Dr Roberta Mazzieri, University of Queensland
Immunotherapy treatments harness the body's natural defence system and use it to recognise and destroy tumour cells. However, despite the progress being made in the use of immunotherapy, glioblastoma remains resistant to it.
Therefore Dr Mazzieri and her team will be investigating two new pioneering ways that they can overcome this by looking at techniques to reverse glioblastoma's suppression of the immune system. Firstly they will genetically engineer white blood cells to carry a powerful immune stimulatory molecule to the tumour site.
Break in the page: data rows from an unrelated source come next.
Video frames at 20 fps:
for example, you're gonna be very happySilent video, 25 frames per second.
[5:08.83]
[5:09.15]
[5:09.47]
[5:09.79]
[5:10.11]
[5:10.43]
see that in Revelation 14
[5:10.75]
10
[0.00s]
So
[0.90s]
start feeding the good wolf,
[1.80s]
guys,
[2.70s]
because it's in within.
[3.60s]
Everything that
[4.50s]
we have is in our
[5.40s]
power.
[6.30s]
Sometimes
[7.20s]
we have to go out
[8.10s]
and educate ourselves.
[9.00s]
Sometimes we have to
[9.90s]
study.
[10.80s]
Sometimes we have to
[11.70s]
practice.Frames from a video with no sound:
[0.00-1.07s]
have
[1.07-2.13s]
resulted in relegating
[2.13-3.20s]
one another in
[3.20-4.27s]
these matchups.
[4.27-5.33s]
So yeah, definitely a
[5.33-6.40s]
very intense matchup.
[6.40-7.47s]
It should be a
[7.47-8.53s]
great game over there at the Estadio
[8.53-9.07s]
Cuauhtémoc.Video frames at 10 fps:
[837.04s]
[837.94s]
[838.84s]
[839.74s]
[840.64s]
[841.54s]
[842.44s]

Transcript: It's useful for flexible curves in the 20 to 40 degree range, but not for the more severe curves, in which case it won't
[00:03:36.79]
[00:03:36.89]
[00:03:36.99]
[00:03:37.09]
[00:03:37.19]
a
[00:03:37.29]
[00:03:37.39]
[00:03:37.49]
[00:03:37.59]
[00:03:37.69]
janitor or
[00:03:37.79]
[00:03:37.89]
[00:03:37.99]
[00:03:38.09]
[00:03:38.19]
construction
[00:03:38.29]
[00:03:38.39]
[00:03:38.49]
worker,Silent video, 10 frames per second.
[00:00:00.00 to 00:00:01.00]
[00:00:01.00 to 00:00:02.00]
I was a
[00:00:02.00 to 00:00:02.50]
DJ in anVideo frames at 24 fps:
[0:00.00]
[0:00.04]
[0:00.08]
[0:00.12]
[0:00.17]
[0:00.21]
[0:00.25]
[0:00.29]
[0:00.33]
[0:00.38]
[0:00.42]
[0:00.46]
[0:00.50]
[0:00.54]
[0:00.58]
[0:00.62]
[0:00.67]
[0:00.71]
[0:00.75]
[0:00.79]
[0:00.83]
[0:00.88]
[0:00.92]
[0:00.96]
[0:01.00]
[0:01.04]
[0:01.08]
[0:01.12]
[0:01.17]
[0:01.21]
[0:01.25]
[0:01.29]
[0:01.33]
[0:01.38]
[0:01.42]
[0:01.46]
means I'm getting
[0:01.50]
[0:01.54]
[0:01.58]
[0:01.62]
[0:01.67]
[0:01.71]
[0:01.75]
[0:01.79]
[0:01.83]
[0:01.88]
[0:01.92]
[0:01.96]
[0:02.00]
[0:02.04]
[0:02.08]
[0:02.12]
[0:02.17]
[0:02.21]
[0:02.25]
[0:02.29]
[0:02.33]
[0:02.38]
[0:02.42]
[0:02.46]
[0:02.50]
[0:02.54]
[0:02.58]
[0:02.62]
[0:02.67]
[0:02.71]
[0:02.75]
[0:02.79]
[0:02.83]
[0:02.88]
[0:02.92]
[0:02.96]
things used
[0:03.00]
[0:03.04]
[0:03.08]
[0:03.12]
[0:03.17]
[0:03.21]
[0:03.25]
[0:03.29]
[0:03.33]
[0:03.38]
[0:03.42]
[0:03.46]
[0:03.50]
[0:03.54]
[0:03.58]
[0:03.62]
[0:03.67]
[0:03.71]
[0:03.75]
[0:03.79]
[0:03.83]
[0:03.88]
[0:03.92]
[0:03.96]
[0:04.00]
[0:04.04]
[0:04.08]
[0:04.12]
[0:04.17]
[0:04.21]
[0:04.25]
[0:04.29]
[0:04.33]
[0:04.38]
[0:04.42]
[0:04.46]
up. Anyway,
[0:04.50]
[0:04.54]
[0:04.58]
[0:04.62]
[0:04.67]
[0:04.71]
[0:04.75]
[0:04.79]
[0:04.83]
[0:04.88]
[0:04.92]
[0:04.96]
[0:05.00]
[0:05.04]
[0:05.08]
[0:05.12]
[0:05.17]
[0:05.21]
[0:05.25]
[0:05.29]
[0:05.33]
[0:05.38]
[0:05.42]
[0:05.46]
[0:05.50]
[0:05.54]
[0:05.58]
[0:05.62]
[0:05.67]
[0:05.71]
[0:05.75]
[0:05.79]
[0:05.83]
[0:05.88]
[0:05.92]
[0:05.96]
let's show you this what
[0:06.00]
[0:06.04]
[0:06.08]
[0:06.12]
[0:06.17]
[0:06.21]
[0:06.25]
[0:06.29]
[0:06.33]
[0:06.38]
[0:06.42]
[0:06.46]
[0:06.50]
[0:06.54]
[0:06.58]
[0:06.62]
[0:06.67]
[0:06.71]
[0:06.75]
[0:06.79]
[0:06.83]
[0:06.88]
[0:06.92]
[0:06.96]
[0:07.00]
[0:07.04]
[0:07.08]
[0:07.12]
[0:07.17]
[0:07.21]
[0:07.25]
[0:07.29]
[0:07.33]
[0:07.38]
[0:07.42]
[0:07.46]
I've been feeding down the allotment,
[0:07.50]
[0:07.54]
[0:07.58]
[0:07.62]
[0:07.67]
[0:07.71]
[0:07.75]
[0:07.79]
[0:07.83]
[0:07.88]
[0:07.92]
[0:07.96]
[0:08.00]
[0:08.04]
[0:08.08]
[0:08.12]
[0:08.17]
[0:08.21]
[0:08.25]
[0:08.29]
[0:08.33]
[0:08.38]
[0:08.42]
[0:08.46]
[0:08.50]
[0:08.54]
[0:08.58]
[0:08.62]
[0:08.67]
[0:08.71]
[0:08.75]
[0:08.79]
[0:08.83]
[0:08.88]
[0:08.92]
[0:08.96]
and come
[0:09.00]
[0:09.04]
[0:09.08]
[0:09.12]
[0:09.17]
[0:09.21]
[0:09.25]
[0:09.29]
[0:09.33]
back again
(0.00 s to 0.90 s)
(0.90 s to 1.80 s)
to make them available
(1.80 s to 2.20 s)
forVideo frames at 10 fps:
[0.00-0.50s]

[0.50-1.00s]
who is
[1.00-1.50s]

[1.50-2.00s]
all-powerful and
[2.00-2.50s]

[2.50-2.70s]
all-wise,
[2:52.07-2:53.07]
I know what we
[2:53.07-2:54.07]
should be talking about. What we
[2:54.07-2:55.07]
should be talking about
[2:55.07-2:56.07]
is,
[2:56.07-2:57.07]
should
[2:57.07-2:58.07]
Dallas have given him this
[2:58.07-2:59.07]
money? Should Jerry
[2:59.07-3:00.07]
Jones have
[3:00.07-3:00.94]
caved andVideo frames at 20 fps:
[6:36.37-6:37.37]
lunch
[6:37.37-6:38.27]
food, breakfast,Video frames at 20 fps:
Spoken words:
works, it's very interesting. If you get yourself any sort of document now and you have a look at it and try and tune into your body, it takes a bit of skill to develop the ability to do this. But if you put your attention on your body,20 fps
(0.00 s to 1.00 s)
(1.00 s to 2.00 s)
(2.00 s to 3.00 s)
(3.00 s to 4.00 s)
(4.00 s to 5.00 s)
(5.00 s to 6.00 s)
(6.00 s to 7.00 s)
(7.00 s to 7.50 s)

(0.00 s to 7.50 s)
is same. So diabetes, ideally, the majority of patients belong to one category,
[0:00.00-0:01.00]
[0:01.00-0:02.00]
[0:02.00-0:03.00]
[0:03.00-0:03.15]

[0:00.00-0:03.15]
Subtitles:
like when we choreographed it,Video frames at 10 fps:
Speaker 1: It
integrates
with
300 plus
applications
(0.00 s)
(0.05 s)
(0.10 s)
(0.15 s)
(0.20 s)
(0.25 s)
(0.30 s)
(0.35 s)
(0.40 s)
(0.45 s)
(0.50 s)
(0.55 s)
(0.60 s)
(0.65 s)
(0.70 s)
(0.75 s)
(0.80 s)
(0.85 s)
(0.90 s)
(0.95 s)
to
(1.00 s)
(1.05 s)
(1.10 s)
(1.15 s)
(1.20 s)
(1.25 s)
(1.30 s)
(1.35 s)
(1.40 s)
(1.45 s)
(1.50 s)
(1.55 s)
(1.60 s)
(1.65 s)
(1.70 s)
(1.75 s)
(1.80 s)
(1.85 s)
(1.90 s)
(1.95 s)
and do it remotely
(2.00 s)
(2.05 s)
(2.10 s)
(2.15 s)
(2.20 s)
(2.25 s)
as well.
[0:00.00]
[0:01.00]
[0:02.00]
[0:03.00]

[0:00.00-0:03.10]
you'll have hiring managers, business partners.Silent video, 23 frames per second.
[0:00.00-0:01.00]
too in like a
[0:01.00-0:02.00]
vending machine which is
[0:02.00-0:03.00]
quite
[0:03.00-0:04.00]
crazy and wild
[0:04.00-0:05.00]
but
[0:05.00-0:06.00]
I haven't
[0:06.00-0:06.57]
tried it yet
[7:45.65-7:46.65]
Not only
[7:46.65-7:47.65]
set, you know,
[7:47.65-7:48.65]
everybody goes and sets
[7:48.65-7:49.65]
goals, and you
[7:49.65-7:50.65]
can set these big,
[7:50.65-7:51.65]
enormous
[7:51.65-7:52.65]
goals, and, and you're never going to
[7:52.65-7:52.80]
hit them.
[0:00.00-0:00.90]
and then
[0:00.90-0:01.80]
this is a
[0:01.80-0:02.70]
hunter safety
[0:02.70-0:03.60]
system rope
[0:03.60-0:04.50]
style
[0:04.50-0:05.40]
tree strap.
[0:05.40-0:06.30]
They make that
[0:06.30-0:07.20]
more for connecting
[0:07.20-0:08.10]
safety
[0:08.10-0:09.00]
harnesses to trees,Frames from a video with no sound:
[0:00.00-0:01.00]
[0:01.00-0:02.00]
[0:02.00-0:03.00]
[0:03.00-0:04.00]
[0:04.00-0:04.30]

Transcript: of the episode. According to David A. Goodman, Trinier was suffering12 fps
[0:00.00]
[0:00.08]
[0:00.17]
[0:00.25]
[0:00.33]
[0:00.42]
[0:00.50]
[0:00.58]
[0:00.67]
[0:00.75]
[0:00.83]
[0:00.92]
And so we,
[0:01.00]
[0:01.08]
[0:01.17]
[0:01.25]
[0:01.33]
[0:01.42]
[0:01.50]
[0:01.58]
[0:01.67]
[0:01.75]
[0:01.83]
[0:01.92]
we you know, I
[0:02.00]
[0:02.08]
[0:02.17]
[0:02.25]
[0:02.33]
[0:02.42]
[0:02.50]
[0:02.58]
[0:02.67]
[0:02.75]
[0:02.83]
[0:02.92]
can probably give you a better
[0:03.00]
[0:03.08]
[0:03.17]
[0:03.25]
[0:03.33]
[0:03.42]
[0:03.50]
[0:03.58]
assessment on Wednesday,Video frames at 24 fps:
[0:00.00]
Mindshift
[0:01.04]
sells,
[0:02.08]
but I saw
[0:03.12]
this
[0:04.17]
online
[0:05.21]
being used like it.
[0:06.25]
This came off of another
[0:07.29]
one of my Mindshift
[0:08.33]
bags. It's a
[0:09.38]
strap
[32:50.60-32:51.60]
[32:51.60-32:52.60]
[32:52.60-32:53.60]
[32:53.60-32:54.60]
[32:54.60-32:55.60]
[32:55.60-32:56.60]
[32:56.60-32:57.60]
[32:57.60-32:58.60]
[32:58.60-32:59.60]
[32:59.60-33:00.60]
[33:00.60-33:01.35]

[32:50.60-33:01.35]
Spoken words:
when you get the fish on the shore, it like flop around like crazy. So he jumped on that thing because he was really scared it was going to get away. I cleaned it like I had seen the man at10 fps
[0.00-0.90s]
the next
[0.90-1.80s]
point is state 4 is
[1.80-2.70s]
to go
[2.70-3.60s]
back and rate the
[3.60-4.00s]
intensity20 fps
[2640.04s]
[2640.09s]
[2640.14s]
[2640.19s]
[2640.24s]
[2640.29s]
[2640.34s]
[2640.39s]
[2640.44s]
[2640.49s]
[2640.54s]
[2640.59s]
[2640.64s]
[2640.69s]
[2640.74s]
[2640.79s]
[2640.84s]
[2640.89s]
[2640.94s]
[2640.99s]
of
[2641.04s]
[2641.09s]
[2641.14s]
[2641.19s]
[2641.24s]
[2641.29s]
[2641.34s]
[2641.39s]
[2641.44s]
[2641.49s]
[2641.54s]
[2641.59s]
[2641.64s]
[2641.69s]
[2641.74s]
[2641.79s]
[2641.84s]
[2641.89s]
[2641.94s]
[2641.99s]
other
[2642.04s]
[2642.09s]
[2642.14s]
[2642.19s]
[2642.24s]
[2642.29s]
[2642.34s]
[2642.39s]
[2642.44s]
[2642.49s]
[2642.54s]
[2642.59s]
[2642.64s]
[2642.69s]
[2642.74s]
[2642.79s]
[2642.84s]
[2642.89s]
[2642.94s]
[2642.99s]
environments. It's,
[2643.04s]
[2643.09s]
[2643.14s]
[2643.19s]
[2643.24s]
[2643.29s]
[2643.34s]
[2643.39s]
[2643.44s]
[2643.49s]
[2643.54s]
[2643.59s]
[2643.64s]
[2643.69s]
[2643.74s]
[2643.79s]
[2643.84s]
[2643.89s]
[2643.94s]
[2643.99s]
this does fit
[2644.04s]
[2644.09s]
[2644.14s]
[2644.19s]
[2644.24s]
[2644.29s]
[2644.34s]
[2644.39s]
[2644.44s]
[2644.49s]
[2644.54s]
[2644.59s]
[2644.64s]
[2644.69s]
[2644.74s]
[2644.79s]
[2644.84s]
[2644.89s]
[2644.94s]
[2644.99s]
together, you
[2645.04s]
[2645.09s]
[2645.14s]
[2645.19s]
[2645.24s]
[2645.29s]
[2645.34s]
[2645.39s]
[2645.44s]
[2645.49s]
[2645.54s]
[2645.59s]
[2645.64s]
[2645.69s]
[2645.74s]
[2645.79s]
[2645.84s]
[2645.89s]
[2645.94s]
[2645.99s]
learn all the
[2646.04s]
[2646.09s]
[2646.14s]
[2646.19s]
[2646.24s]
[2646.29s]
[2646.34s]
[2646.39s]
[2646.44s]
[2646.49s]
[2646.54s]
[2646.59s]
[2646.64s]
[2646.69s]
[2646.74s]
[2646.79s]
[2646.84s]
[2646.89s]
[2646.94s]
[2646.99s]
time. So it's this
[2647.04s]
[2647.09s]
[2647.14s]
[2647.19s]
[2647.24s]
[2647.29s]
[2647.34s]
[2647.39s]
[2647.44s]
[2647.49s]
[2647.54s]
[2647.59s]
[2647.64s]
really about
They will also be enhancing the use of dendritic cells to recognise and destroy tumour cells.
By undertaking this research, Dr Mazzieri's work could identify potential new treatments for GBM patients that could substantially prolong quality of life and improve survival rates.
Dr Arezu Jahani-Asl, McGill University
Dr Jahani-Asl and her team are the first to show that a protein called OSMR drives the growth of glioblastoma tumours.
Therefore, in this research project, the team aims to design and create two different types of drugs to target and inhibit OSMR activity, opening up a new potential therapeutic option that has not yet been explored.
They will also be looking at how OSMR interacts with another tumour causing protein called EGFRvIII, so that this interaction can be disrupted to halt tumour growth.
Dr Jason Gill, Durham University
Getting chemotherapy drugs to brain tumours is extremely difficult because of the blood brain barrier. This research led by Dr Gill aims to overcome this challenge by developing a new chemotherapy drug that can be directly injected into the cavity left after surgery using a chemical known as a thermogel.
This project is particularly novel in that the drug is being specifically designed so that it is activated by enzymes normally released by glioblastoma tumours, called proteases.
By combining the drug with an appropriate drug-delivery technology, this research project could present as a viable new approach for the treatment of brain tumours, potentially overcoming the possibility of tumour re-growth.
Dr Khuloud Al-Jamal, King's College London
CRISPR/Cas9 is a gene-editing tool that has been hailed as a revolution in genetic engineering. This powerful technology can be used to seek out specific pieces of tumour-causing DNA and cut them to cause tumour cell death. However, one of the major challenges in delivering this tool is overcoming the blood brain barrier (BBB).
To overcome the hurdle of getting CRISPR/Cas9 in to the brain, Dr Al-Jamal and her team aim to test the delivery of CRISPR/Cas9 technology using small needle-shaped structures called 'nanotubes'. If successful, this drug-delivery technique could prove a new treatment option for brain tumour patients.
Dr James Dixon, University of Nottingham
Research has shown that glioblastoma tumours are made up of a number of different cell types with different genetic mutations meaning that some cells respond to treatments whereas other are able to avoid them.
Dr Dixon and his team at the University of Nottingham have developed a new drug delivery method based on small molecular compounds, called peptides, that target unique sugars found on the surface of tumour cells. The team will identify different peptides that target particular cell types within the tumour so that in the future selective drugs can be attached to the peptide.
This would allow the most appropriate drug to be delivered to the cell type it will have the greatest effect on and could be revolutionary in targeting the whole tumour.